What are Rashes?
A change in the skin that affects color, appearance and texture is defined as a rash. A rash may be localized to one area of your pet’s body, or it may spread to uniformly cover the skin.
A rash may cause your animal’s skin to change color and cause much discomfort for your pet – as skin can itch, become warm, bumpy, dry, cracked or blistered, swell and cause pain.
What Causes Rashes?
Rashes may have a number of causes and point to one of many conditions. Rashes are most commonly seen in disorders of the skin – such as eczema and dermatitis (both contact dermatitis and flea-bite dermatitis), superficial stings or insect bites.
However, in other cases a rash may result on your pet as a secondary condition to an underlying cause, such as a food allergies or hormonal disorder. Most rashes are particularly itchy, which will cause your pet to scratch incessantly often until the skin is raw, weeping and even bleeding.
This also causes hot spots of skin that may lose hair and become bald from constant scratching or licking at the itchy area. Diagnosis is determined by a physical check up at your vet, where an inspection of your animal’s skin will be undertaken.

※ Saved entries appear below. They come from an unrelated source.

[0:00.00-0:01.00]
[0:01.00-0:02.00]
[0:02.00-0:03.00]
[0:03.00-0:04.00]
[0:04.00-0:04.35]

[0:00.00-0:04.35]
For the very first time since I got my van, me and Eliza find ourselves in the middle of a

Your vet may also perform specific tests if an underlying disorder is suspected. Depending on the cause, treatment may involve topical creams and may include antihistamines; however these may also have the potential for side effects.
Help for Rashes
There are many herbal and homeopathic remedies that use proven ingredients shown to have a soothing effect on irritated skin. Matricaria recutita is used as a gentle cleansing and soothing herb for skin discomfort, helping to soothe inflamed itching skin. Calendula officinalis can also be used to help restore skin health and lessen rashes.

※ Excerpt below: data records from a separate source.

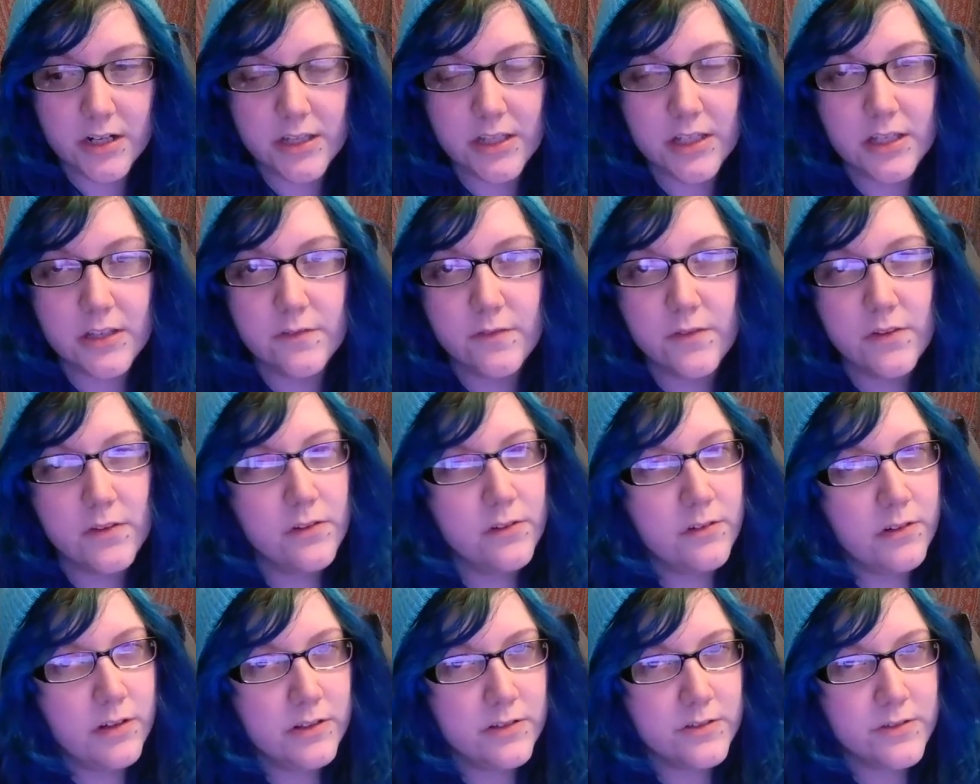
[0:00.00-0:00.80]
Like, if you
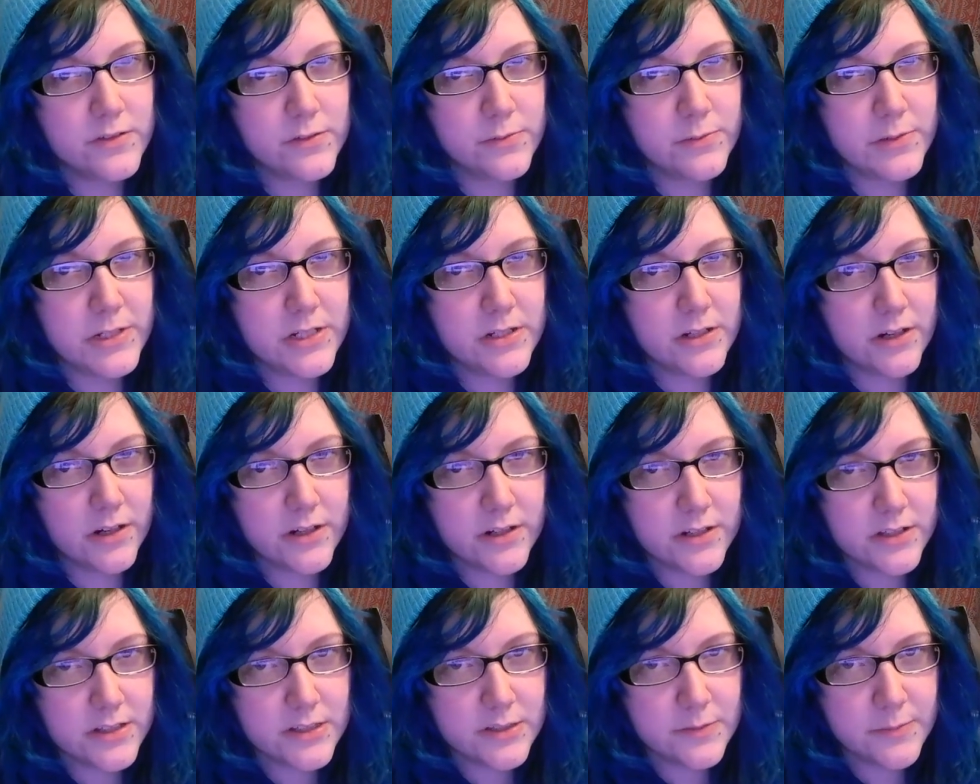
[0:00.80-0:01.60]
know how sweet
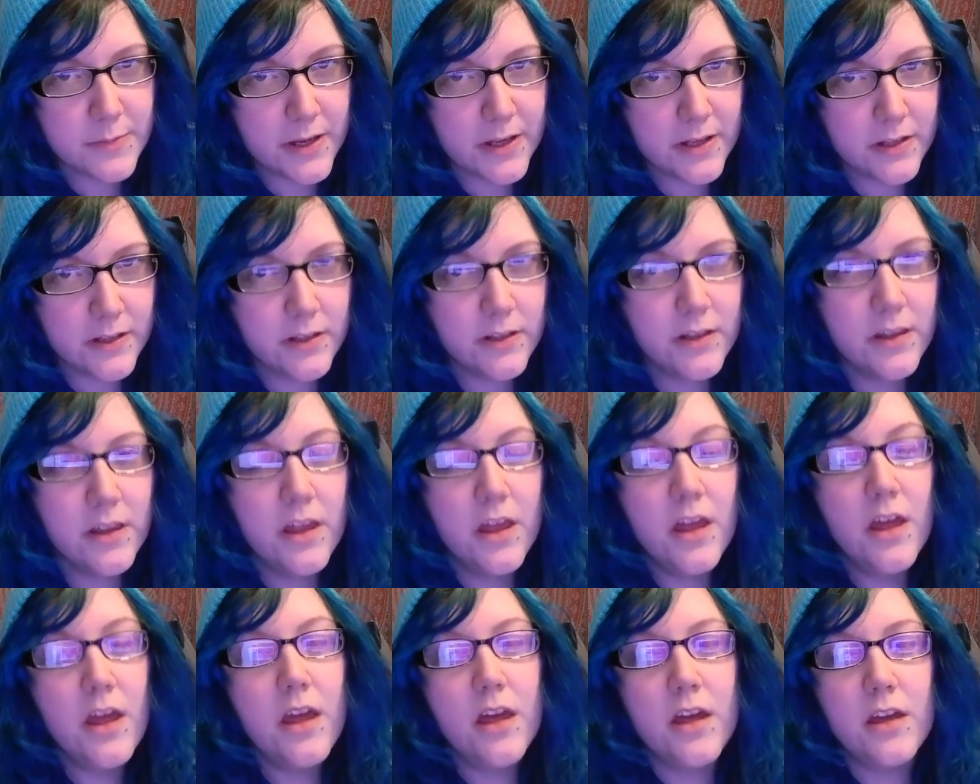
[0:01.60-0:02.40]
tarts smell,
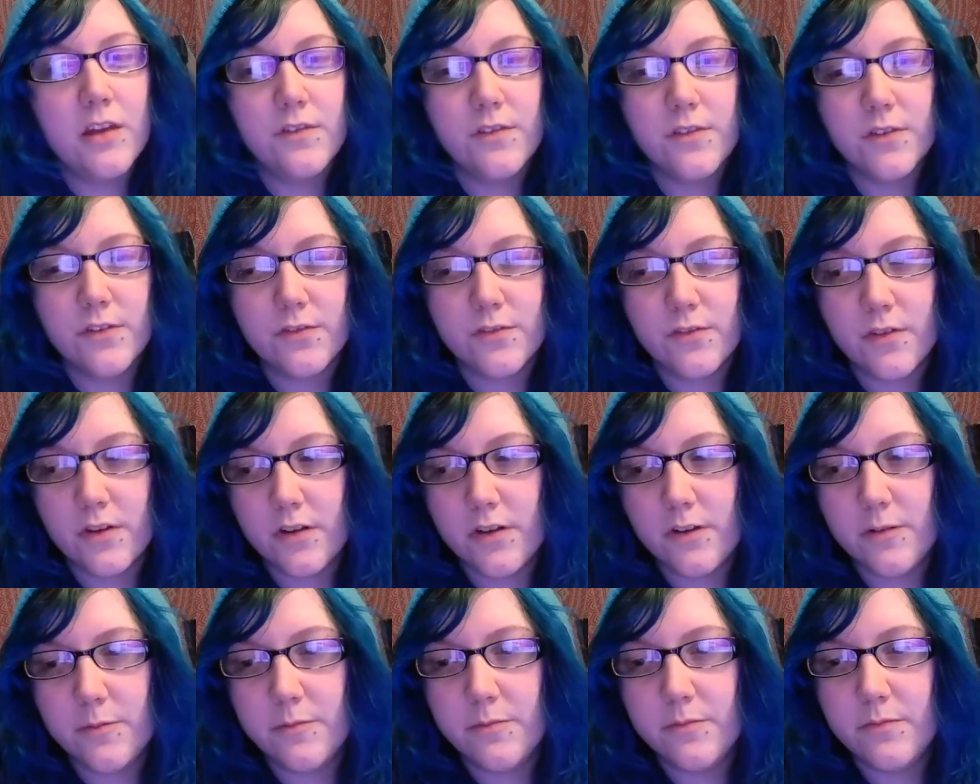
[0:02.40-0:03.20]
if you're
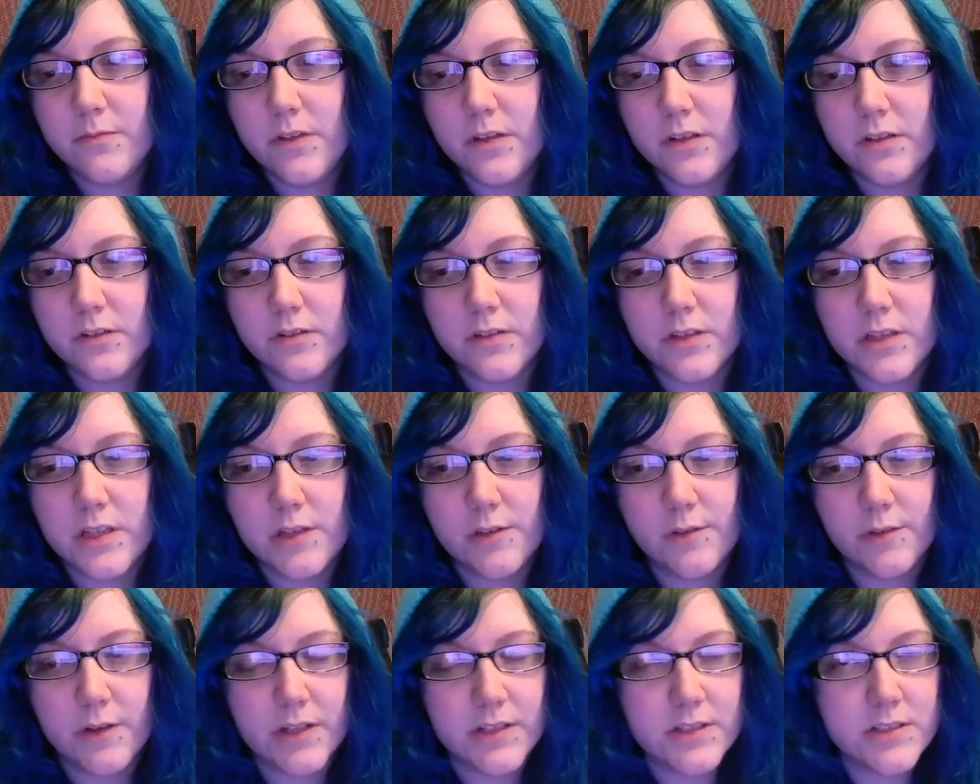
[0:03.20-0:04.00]
from, you know, the
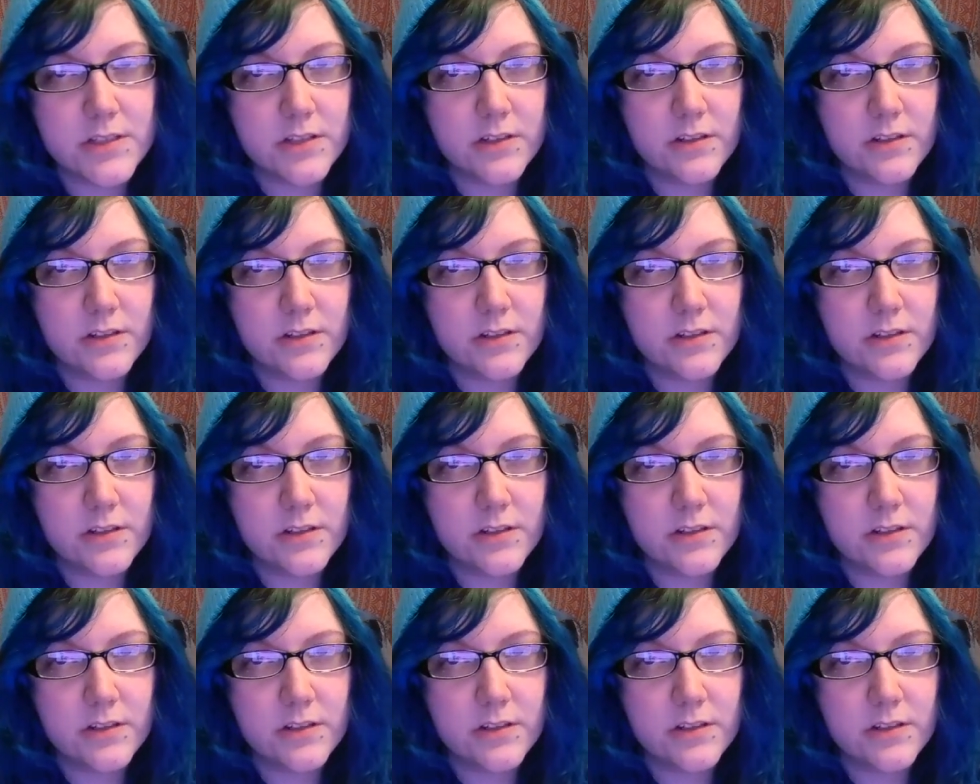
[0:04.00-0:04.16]
U.S.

Galium aperine is an herb that has been used for many centuries as a cleansing tonic and lymphatic cleanser – helping to support skin health and comfort. Hamamelis virginianum has long been used to help soothe superficial wounds, and calm hot, irritated and broken skin.
More Information on Rashes
Tips related to rashes:
- Do not change diet suddenly as this may cause intolerance to certain foods and a skin allergy.

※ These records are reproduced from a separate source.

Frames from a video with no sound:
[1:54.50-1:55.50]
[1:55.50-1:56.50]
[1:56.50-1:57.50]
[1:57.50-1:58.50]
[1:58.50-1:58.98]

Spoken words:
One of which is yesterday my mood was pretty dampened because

- A tablespoon or two of olive oil added to the food a few times a week can help improve skin and coat health.
- If you suspect that a dietary intolerance may be the underlying cause of your pet’s rash, start by providing your pet with a natural, unprocessed diet.
- Dry your pet thoroughly after washing, as shampoo residue can dry on the skin and cause itching and rashes.
- Vitamin A helps to maintain healthy skin. Sources include carrots, squash and sweet potatoes that can be added to your pet’s diet.
- Watch out for infection – if your pet has been scratching with dirty nails, and breaks the skin, a bacterial infection may arise. If your animal’s rash develops pustules consult your vet.